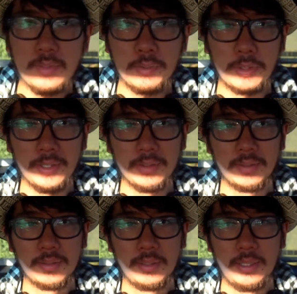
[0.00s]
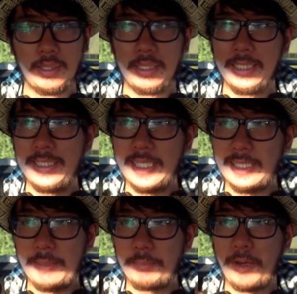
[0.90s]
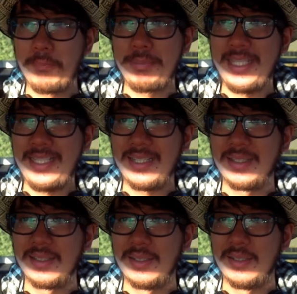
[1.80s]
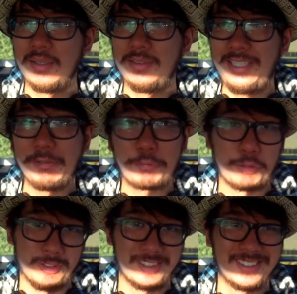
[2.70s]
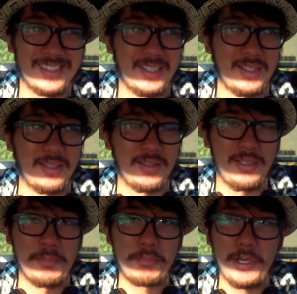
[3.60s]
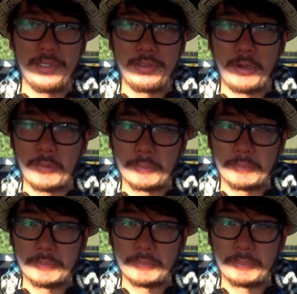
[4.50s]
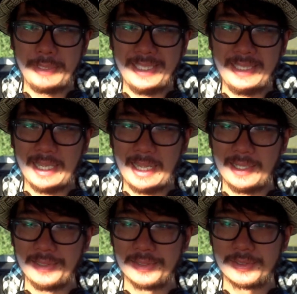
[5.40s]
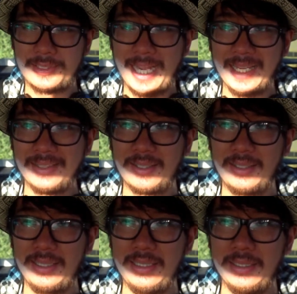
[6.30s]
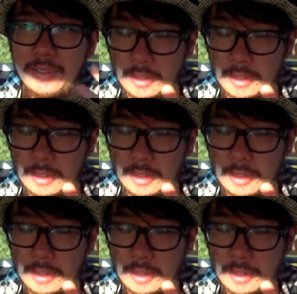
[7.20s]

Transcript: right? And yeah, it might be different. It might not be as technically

» Task: Output every entry exactly, leaving out pictures.

» Answer to this exercise:
[0.00s]
[0.90s]
[1.80s]
[2.70s]
[3.60s]
[4.50s]
[5.40s]
[6.30s]
[7.20s]

Transcript: right? And yeah, it might be different. It might not be as technically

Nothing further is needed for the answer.